O2 Used Social Media To Help Dispel Anger

It’s been a rocky few weeks for some of the biggest internet-based businesses around. New stories of serious technical faults hit the headlines with alarming regularity through the end of June.

Havoc ensued when Amazon Web Services, the cloud-based hosting company behind many of the world's best known websites, was affected by a major storm in Virginia on the night of Friday 29th June. Websites including Instagram, Pinterest and Netflix went down. Pinterest and Netflix were back up by the following morning, with Instagram taking slightly longer to recover.
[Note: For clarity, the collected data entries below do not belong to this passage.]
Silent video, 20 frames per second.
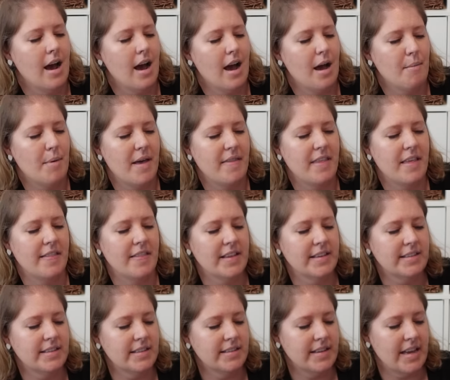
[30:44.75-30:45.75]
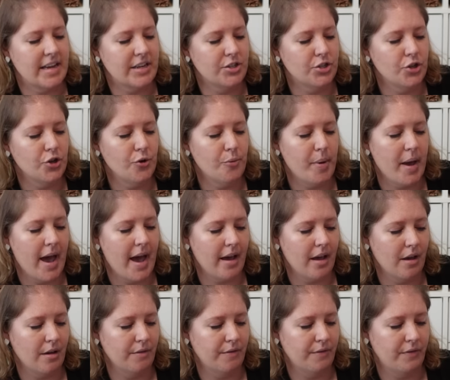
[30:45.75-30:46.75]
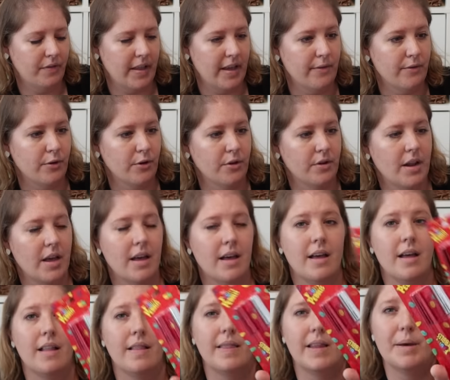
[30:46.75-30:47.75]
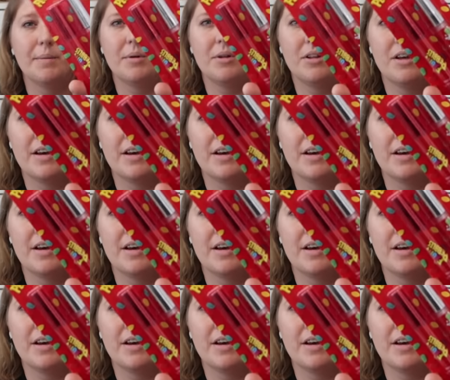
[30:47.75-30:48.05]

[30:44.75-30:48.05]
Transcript: Um, and then this is a two pack of flavored lip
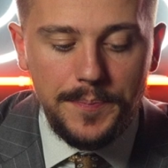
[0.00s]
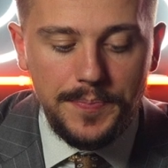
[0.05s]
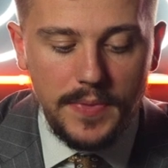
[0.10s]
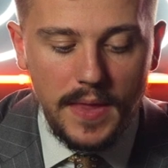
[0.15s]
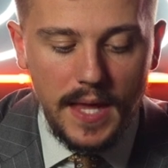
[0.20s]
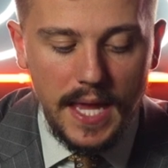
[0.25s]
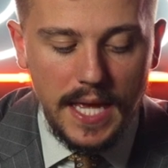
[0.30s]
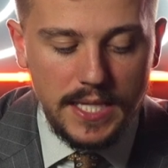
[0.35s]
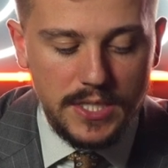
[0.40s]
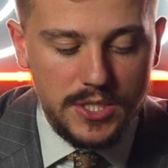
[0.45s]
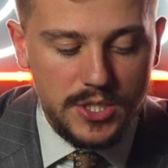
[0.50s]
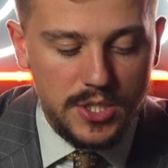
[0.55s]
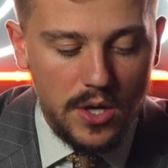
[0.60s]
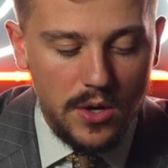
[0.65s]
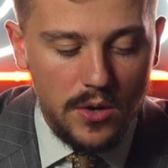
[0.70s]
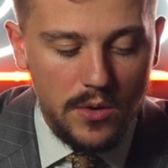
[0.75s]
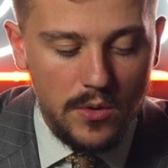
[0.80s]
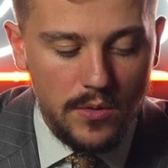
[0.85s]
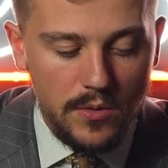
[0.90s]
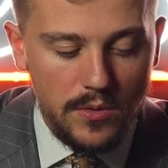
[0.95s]
And
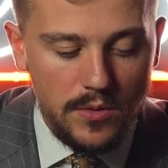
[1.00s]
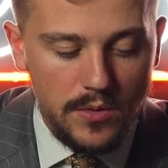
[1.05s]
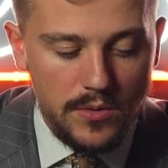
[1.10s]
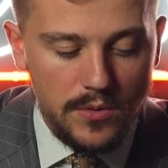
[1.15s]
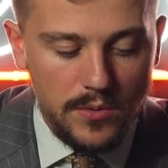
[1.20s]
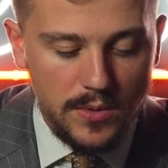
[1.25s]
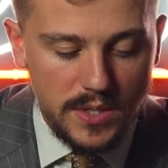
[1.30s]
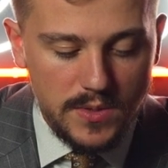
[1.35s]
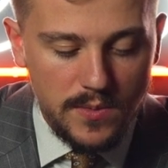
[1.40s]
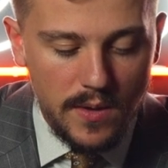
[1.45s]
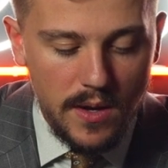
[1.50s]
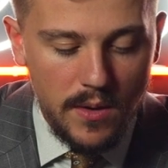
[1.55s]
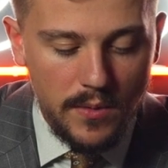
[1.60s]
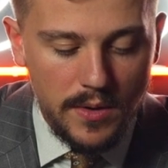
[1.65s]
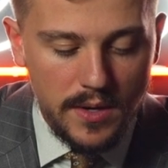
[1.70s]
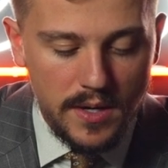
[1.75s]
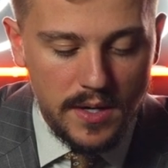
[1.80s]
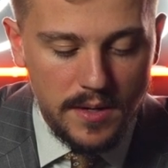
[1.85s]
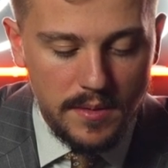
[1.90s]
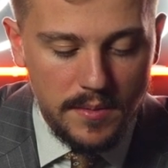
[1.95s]
so the reason why I wanted
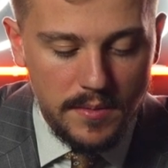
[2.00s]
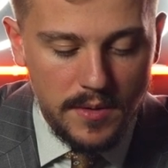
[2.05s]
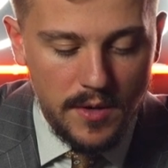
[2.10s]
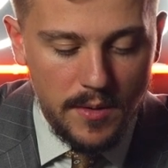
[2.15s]
to,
The new week started badly for Microsoft. One day after the announcement of their $1.2 billion acquisition of enterprise social networking site, Yammer, it promptly went offline. The problem was fixed within a couple of hours, but it wasn't the publicity Microsoft wanted or needed as it planned to push Yammer out to the world.
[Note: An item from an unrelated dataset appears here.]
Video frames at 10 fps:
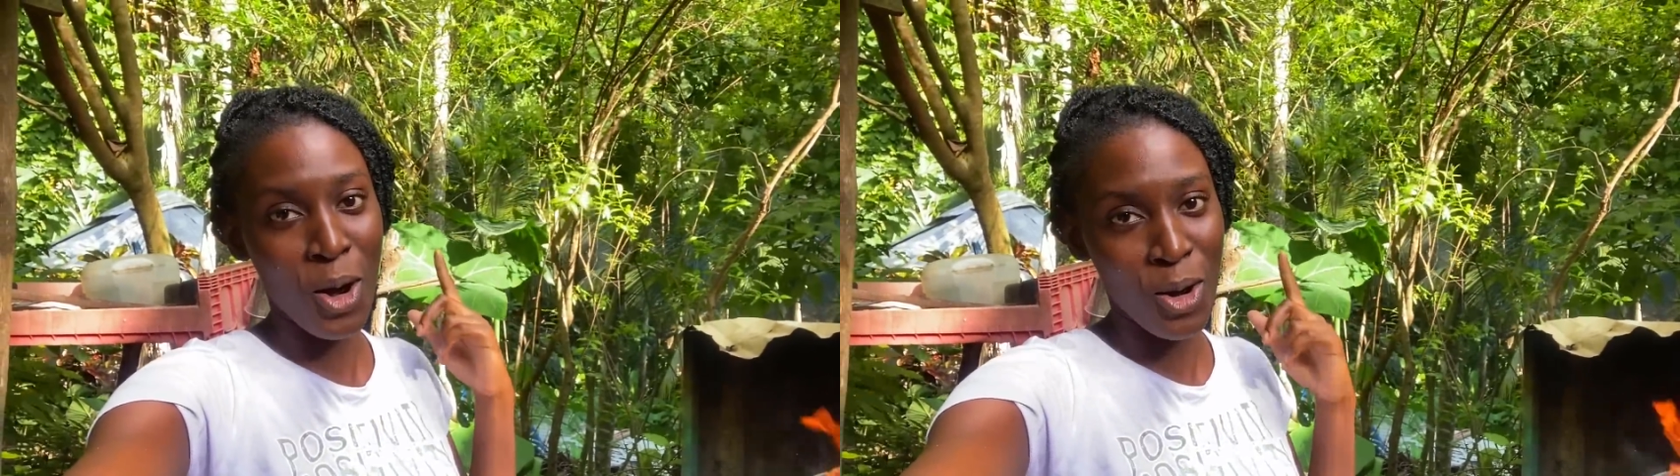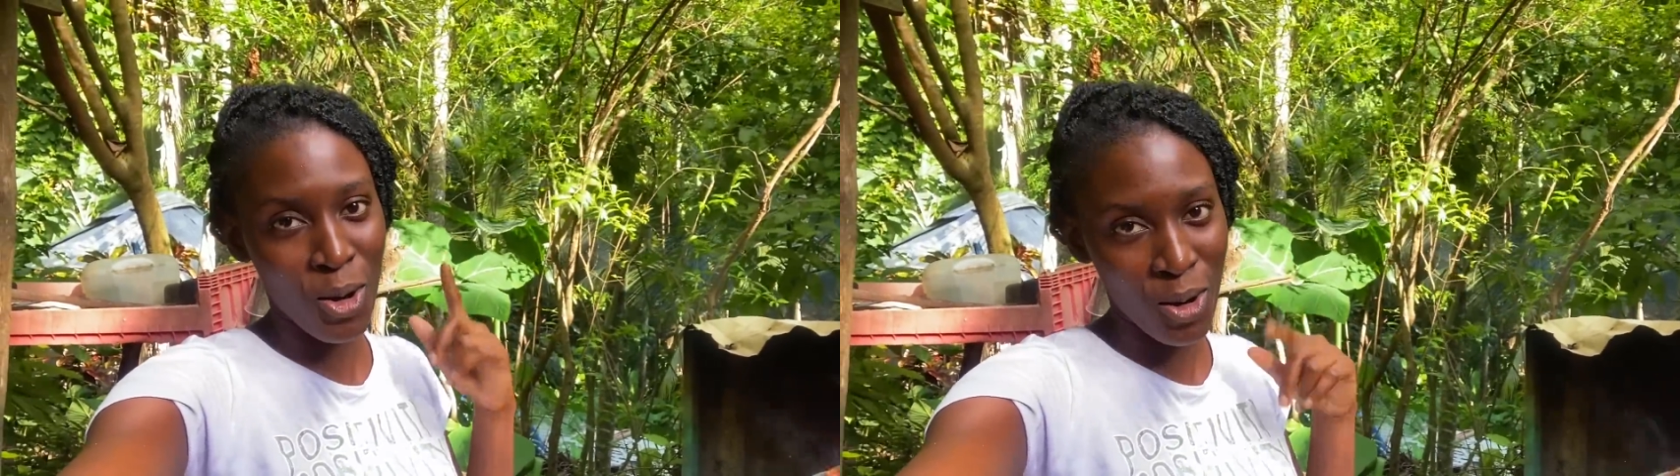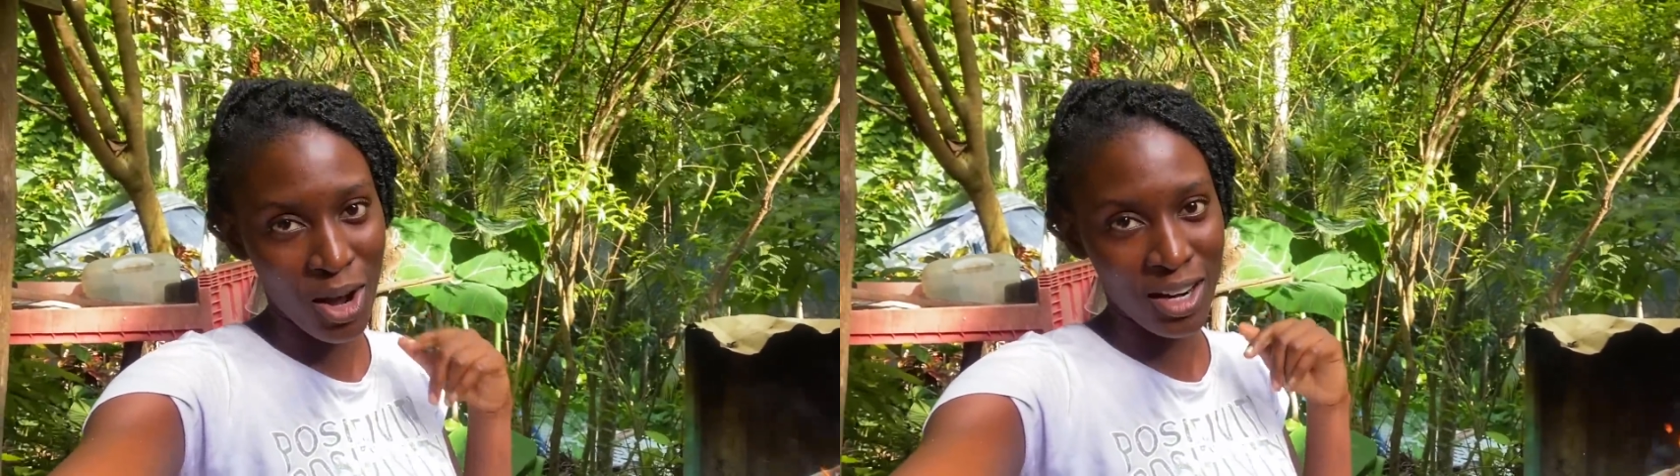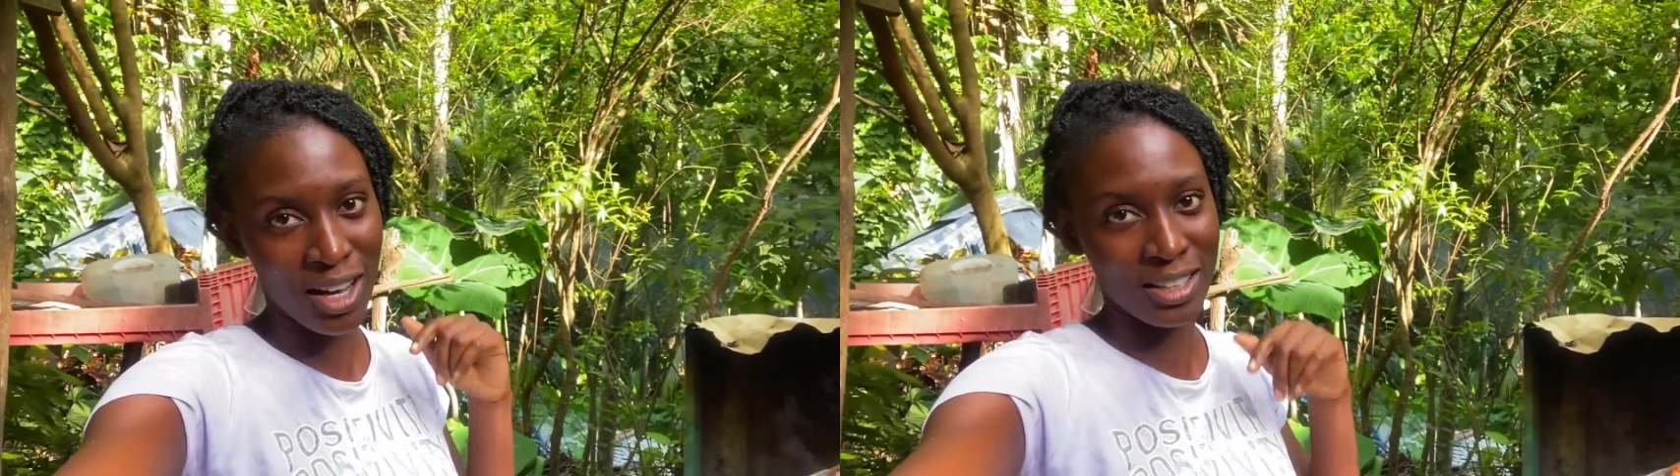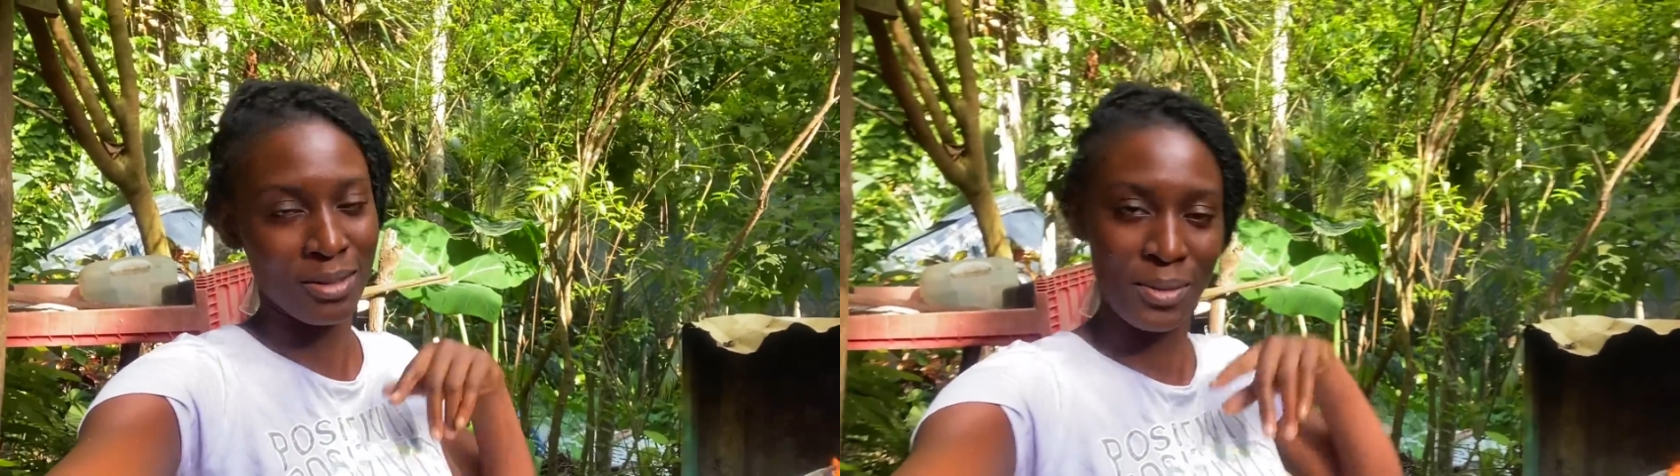
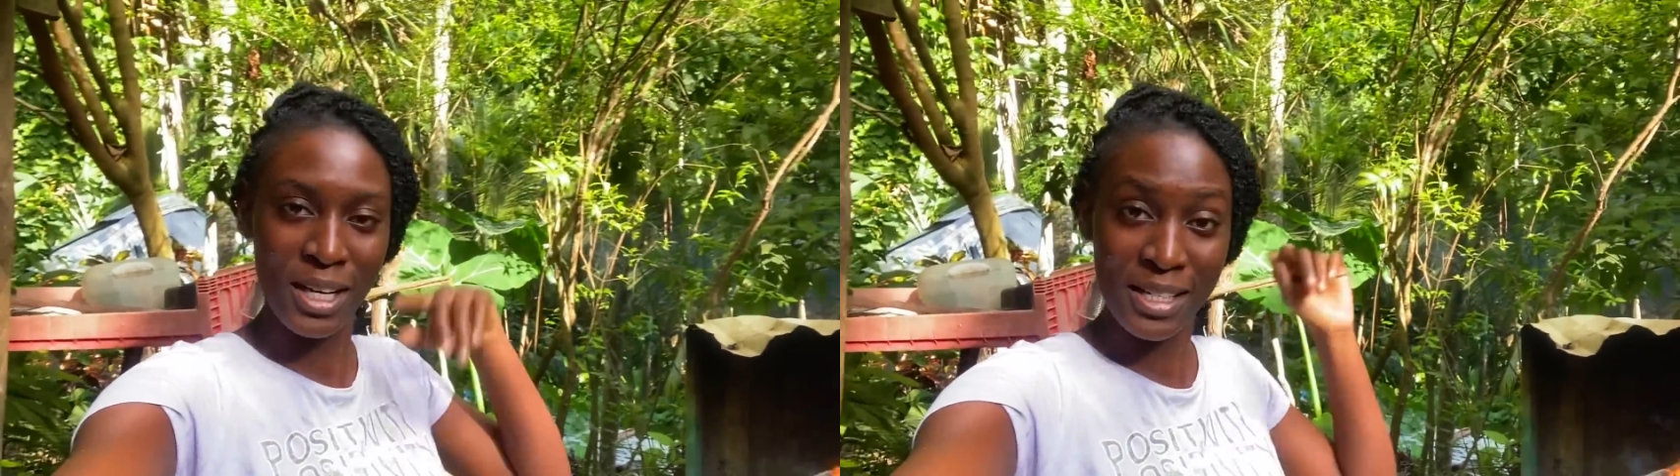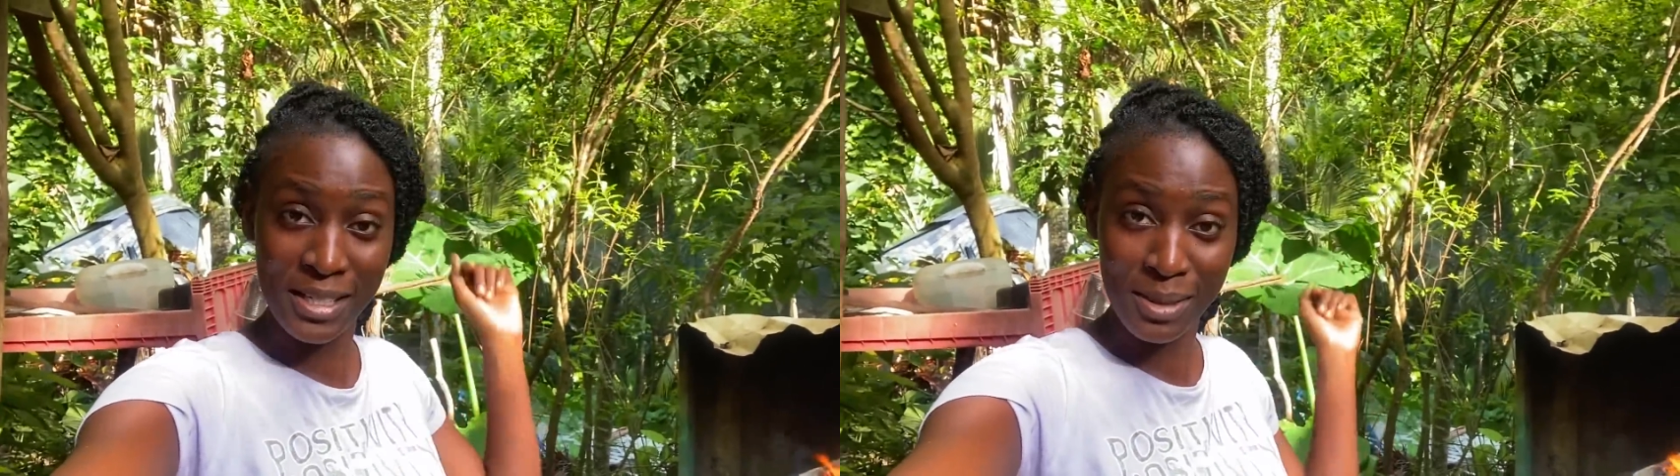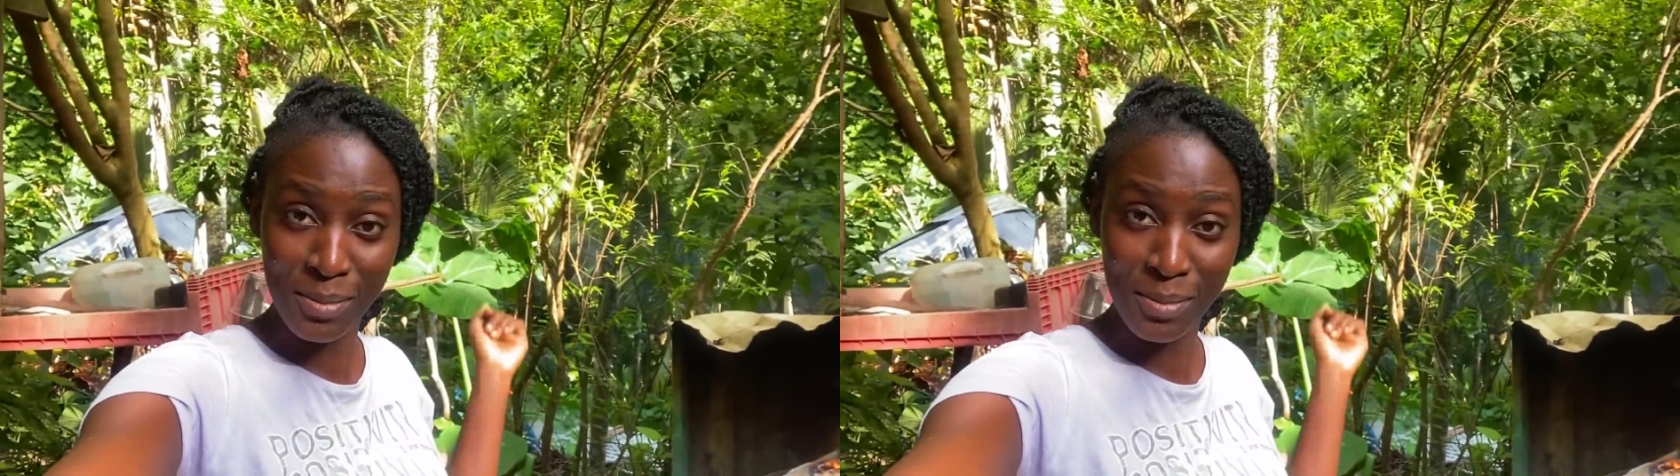coconut because it's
Of course, June had already been a pretty shocking month in terms of technology. LinkedIn's security breach resulted in six million leaked passwords, and ultimately, in a $5 million law suit. Ouch.

If you bank with Natwest or RBS, you’ll be all too familiar with their recent fiasco. Glitches in the system caused chaos as customers' funds failed to clear, forcing many to beg, borrow and steal their way through the last week of June.

Problems have continued well into July, with a major network outage for O2 that began on Wednesday still being resolved as of Thursday morning. Wednesday evening wasn't much better for the BBC; due to "a major technical issue" the BBC website crashed and problems continued for a couple of hours.

Thanks to a lot of incredibly clever techies out there, we're usually blissfully unaware of the technical issues that occur regularly behind the scenes of the businesses we trust. What this series of extreme and well publicised events highlights, is that in the fragile and unpredictable world of technology, it happens - even to the best of us!